Characteristics of Perfect Competition

Perfect competition is a theoretical market state wherein there are many buyers and sellers, there are no barriers to entry, goods are identical, and economic profits tend toward zero in the long run.

Perfect competition describes a market for goods and services with specific conditions leading that market to an equilibrium, or state in which economic forces are in balance, at the point where the price of a good or service is equal to its marginal cost. Marginal cost (MC) is the additional cost that a firm incurs by producing an additional unit of output, which must be covered in order to remain operational in the short run (for example, if a screw factory already has all the equipment it needs to manufacture screws, the marginal cost of a single screw will simply be the cost of the materials to make the screw plus the labor necessary to manufacture it).

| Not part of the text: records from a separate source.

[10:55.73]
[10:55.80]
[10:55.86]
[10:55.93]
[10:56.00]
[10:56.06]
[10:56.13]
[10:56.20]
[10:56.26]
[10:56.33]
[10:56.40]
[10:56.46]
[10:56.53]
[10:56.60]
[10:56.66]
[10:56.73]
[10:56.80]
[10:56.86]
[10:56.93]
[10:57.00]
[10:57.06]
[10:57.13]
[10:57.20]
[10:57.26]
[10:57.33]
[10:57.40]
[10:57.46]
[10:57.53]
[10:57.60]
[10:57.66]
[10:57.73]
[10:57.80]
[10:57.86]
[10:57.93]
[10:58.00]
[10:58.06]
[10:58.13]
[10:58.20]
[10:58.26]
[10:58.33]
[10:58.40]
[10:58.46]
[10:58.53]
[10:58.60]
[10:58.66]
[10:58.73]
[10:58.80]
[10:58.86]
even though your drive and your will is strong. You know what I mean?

These conditions are never found to hold completely in real-world markets, although there are some that come close. An example is the agricultural market for products such as corn or rice, where the individual units of a good—a grain of rice or kernel of corn—truly are identical and interchangeable. Thus, perfect competition remains a theoretical construct used only for making comparisons to real-world markets, which may have factors such as monopoly or other barriers to entry that create imperfect competition. Analyzing the differences between a real-world market and a state of perfect competition is one way to understand why that real-world market behaves as it does.

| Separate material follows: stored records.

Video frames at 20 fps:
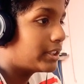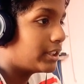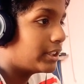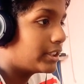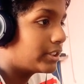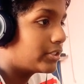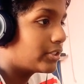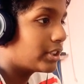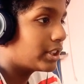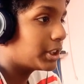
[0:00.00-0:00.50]

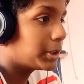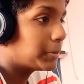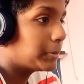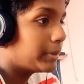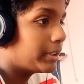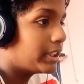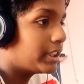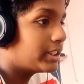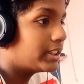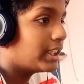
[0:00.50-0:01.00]
it's gonna
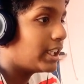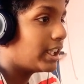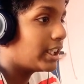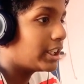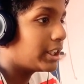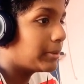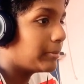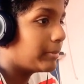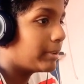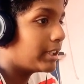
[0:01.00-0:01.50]
speak that
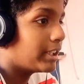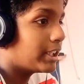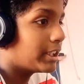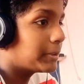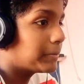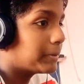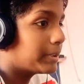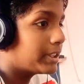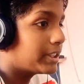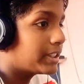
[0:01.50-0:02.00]
email has
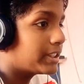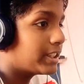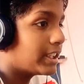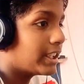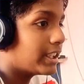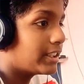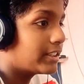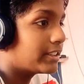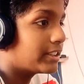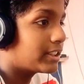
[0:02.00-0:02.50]
been
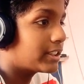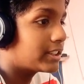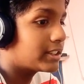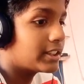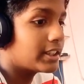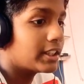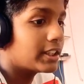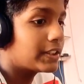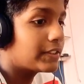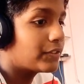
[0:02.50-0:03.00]
sent
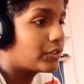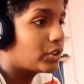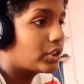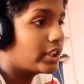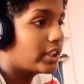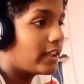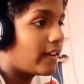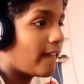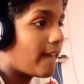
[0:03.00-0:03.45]
successfully.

Perfect competition has the following conditions:

  • Many buyers and many sellers exist for each good or service offered in the market, none of whom are large enough to affect market prices on their own.
  • No barriers to entry (external factors that make it difficult to begin production and sales of a good, such as excessive regulation or monopoly) to the market exist, either for buyers or for sellers.
  • The buyers and sellers are in a state of perfect knowledge, a theoretical state in which all participants in a market know everything about price, supply, and so on.
  • The products are identical, which allows for infinite substitution and perfect efficiency.
  • Equivalent products offered by different sellers are equal in value.
  • Every seller is a price taker, meaning they must accept the market price for goods and services, as opposed to having market power, which is the ability of a supplier to set the market price and control the amount of the good or service available to consumers.
  • There are no transaction costs; in other words, the act of making an exchange in the market does not come with additional fees.
Perfect competition is a theoretical market in which there are many buyers and sellers, none of whom has market power (that is, they cannot set prices in the market). They all have perfect knowledge of prices and the value of goods and services in the market. There are no barriers to entry for new competitors. All sellers produce products that are identical and have equal value. No transaction costs exist; that is, there are no additional costs or fees for selling goods or services.
In a state of perfect competition, economic profit (the amount left over from total revenue once explicit and implicit costs are subtracted) tends toward zero, because if profit is being earned from sales of a product, competitors will enter the market to claim that profit. The competition causes sellers to lower their prices to retain customers, and this process continues until the price is so low that economic profit approaches zero. When economic profit approaches zero, no new competitors are motivated to enter the market. Even if economic profit is zero, producers and sellers may earn normal profit, which is an economic situation wherein a firm's total revenue is equal to its total cost. Normal profit provides compensation for the opportunity cost (the value or benefit of the next best alternative given up when making a choice) of producing and selling their products.